Les appréhensions des commerçants locaux concernant le magasinage des Fêtes

Comment les commerces locaux envisagent-ils la période de magasinage des Fêtes dans le contexte économique fragile actuel? Craignent-ils une concurrence plus forte devant les évènements de promotion de multinationales?

« En 17 ans de l’entreprise, c’est l’une des premières années où l’on se questionne sur le comportement des clients », admet Fabienne Camilleri, fondatrice de la boutique éco La Looma, située au centre-ville de Saint-Bruno-de-Montarville. « Je ne tremble pas d’inquiétude, mais on a une curiosité de voir comment ça va se passer », ajoute-t-elle.

La praticité des achats en ligne, associée à une abondance d’offres promotionnelles à l’occasion du magasinage des Fêtes, pourrait détourner certains clients des commerces de proximité. Particulièrement dans un contexte de diminution du pouvoir d’achat de plusieurs membres de la population. Les commerçants locaux ressentent de plus en plus le besoin de s’adapter à cette nouvelle réalité.

Inquiétudes

« C’est sûr que l’on ressent les effets de l’inflation », commente Marie Brunelle, l’une des propriétaires du Marché aux Fleurs de Saint-Bruno. « Les gens sont plus prudents. »

Du côté de Sainte-Julie, Renée Michaud, la propriétaire de Jeux, jouets et compagnie, acquiesce sans retenue en réponse à notre question : « C’est certain que l’on est inquiets! Déjà, on remarque une baisse de 30 % de nos ventes comparativement à l’an passé. »

Lucie Desrochers, propriétaire du jeune commerce L’Épicurienne à Sainte-Julie, inauguré en octobre 2022, se montre assez optimiste. Elle admet que la petite expérience de sa boutique avec le magasinage des Fêtes fait en sorte qu’elle n’a pas une grande référence comparative. « L’effet [du magasinage en ligne], je ne peux pas dire que je le ressens, c’est difficile à mesurer. » Elle poursuit : « C’est sûr que si je compare avec l’année passée, j’ai peut-être vu un petit ralentissement, mais je le trouve normal [et pas trop alarmant]. Si les gens sont moins au rendez-vous cette année, je ne crois pas que ce soit parce qu’ils se retournent vers [des géants du commerce en ligne]. »

Valeur ajoutée

Une lueur d’espoir teinte toutefois les témoignages recueillis.
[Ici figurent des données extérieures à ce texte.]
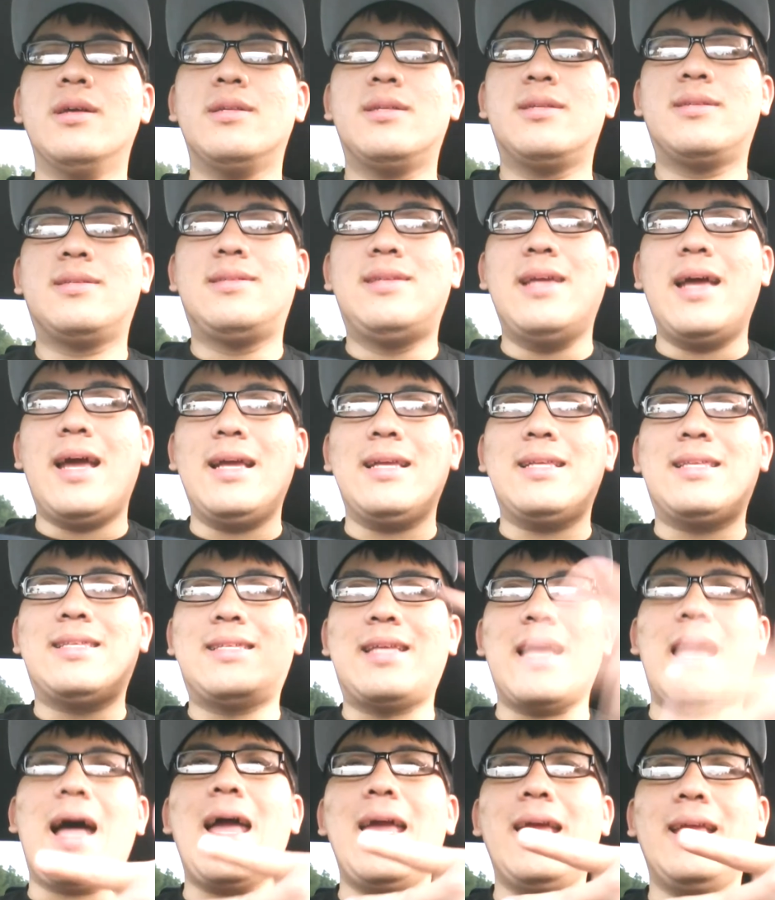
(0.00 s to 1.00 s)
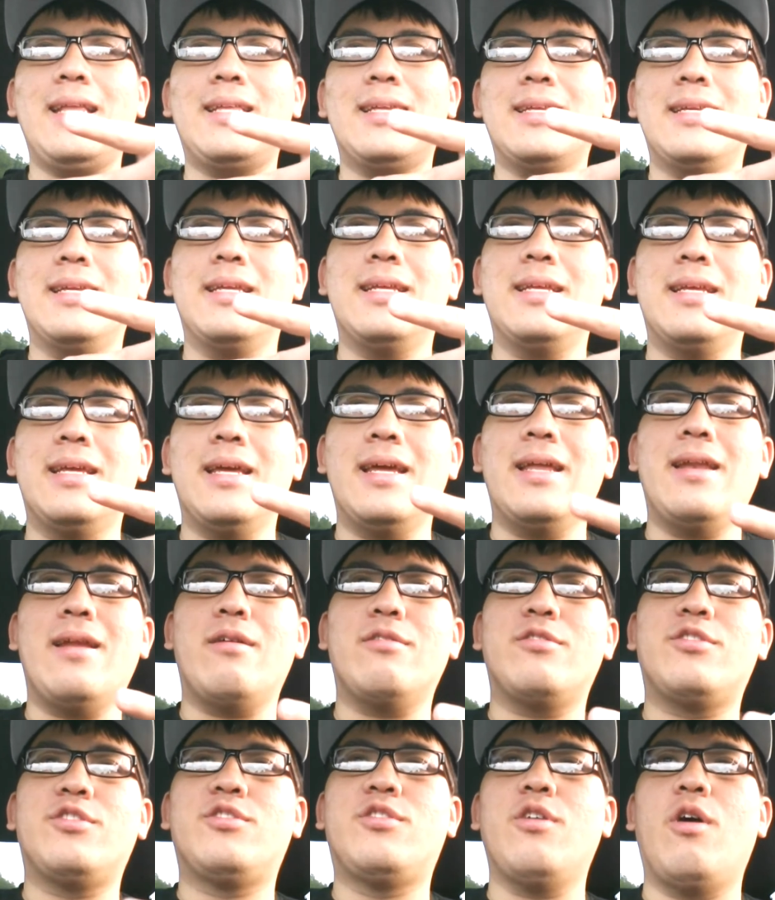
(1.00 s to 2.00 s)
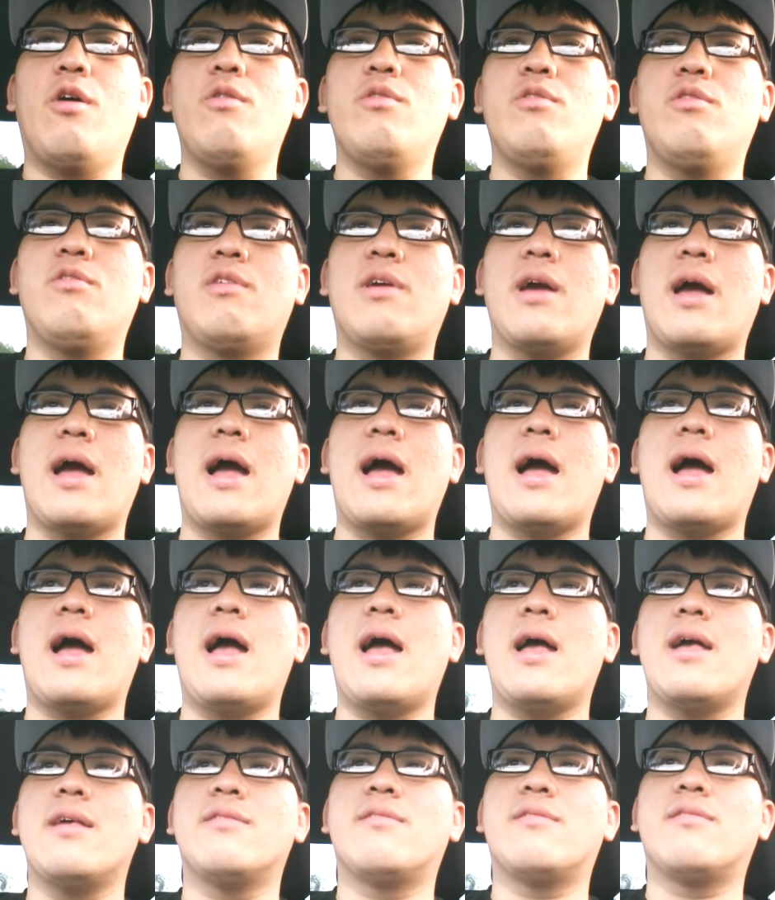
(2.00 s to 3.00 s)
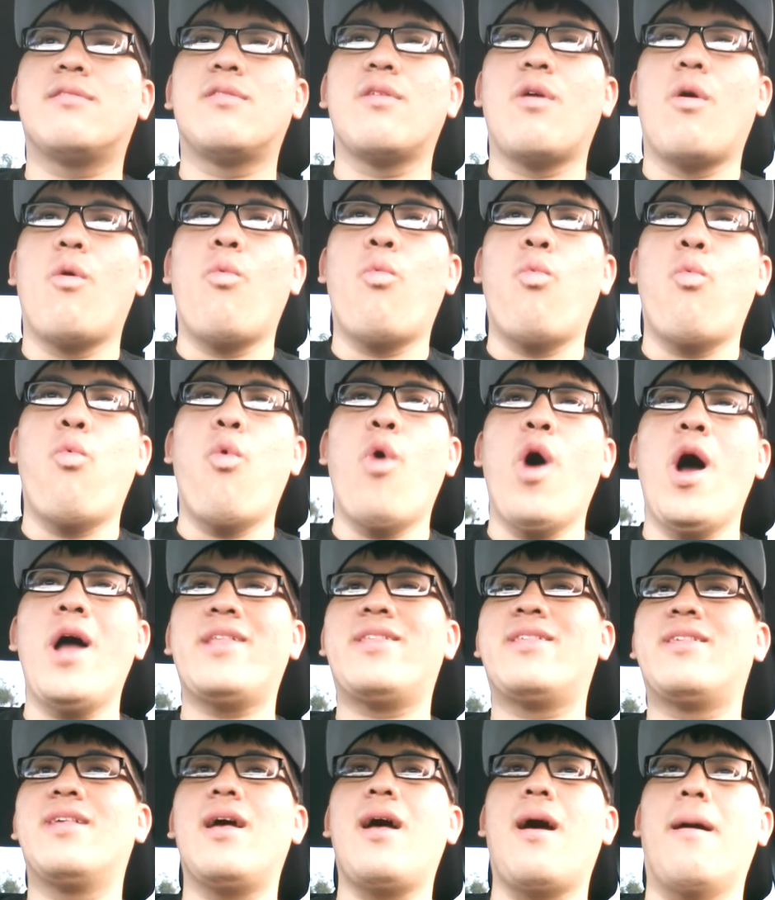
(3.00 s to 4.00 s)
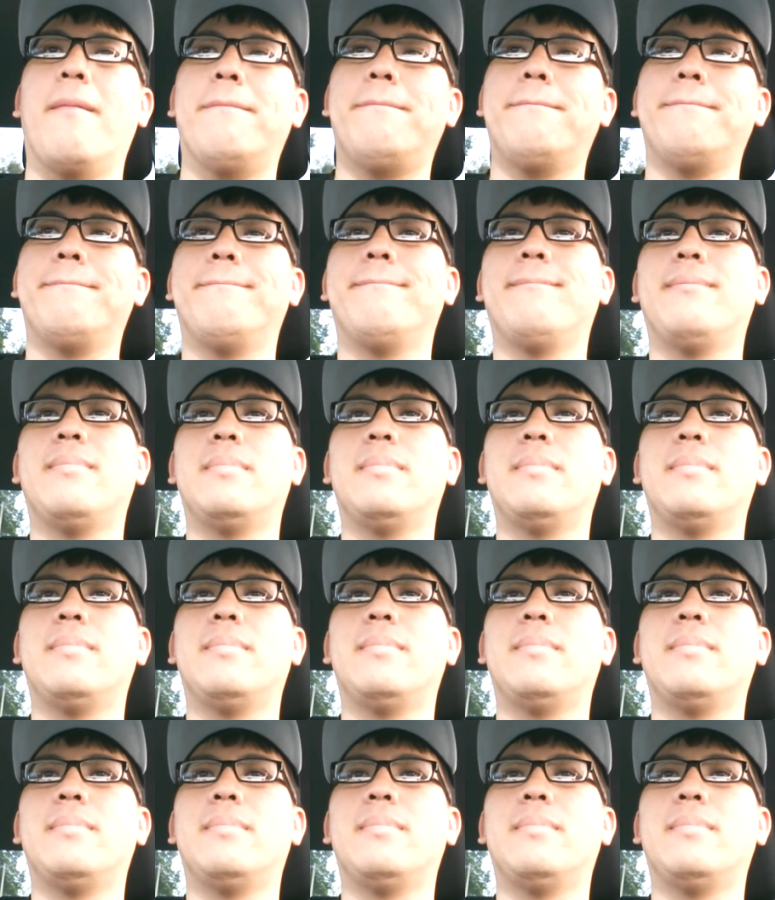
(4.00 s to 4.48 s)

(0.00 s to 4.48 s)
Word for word: stay tight, and I'll show you guys what's up.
La communauté entrepreneuriale de notre région a confiance en la valeur ajoutée des commerces locaux ainsi qu’en la fidélité de leur clientèle.

« C’est une clientèle différente que l’on a. Ils ont à cœur d’encourager l’économie locale et ils recherchent des produits québécois », affirme Mme Desrochers.

« Comme on a une grande offre de décorations, on conserve un bon niveau de ventes de ce côté-là », souligne Mme Brunelle. « Surtout dans ce contexte, les gens souhaitent mettre de la couleur dans leur vie. »

« [Même si] les clients ont l’air de plus réfléchir à leur façon de consommer, on a une clientèle fidèle et loyale, qui est quand même conscientisée à l’importance de l’achat local », témoigne Mme Camilleri.

De manière générale, les entrepreneures interrogées soulignent la valeur ajoutée des commerces locaux. « On a une offre de produits avec laquelle [les multinationales] ne peuvent pas vraiment concurrencer », assure la propriétaire de L’Épicurienne. Elles remarquent toutes qu’en petites entreprises, elles peuvent prendre le temps d’accorder à leur clientèle un service d’accompagnement qui ne se voit pas dans les grandes chaînes, ce qui est mentionné comme étant une force indéniable.

Démystifier des concepts 

Mme Camilleri et Mme Michaud souhaitent démystifier certaines idées concernant les prix chez les petits commerces indépendants. « Ici, ce sont de vrais rabais que l’on propose », déclare la propriétaire de la boutique ludique à Sainte-Julie. Elle poursuit en nous expliquant que chaque pourcentage de rabais dans un petit commerce est très généreux, alors que les multinationales pourraient se permettre de bien plus que ce qu’elles proposent.

Au sujet des prix, Mme Camilleri commente : « C’est une mauvaise perception que beaucoup de gens ont de croire qu’une petite boutique indépendante, c’est toujours plus cher qu’ailleurs. Justement, notre force, c’est de dénicher des idées pour tous les budgets. »

Investir dans sa communauté

Selon la Fédération canadienne de l’entreprise indépendante (FCEI), pour un dollar dépensé dans un commerce local, 0,66 $ restent dans la collectivité, comparativement à 0,11 $ s’il est dépensé dans une multinationale. Les entrepreneures nous invitent à nous questionner sur les retombées de nos achats : « On peut acheter moins, mais mieux », propose Mme Camilleri.

« Il y a des études qui démontrent qu’à superficie égale, une grande surface engagera quatre fois moins qu’un commerce indépendant. Ce sont des emplois que l’on crée dans le milieu de vie, des expertises aussi. Moi, je dis toujours qu’acheter, c’est voter. Si l’on veut garder un beau centre-ville comme on a la chance d’avoir à Saint-Bruno avec les commerces indépendants, on a besoin que les clients soient au rendez-vous », conclut la propriétaire de La Looma.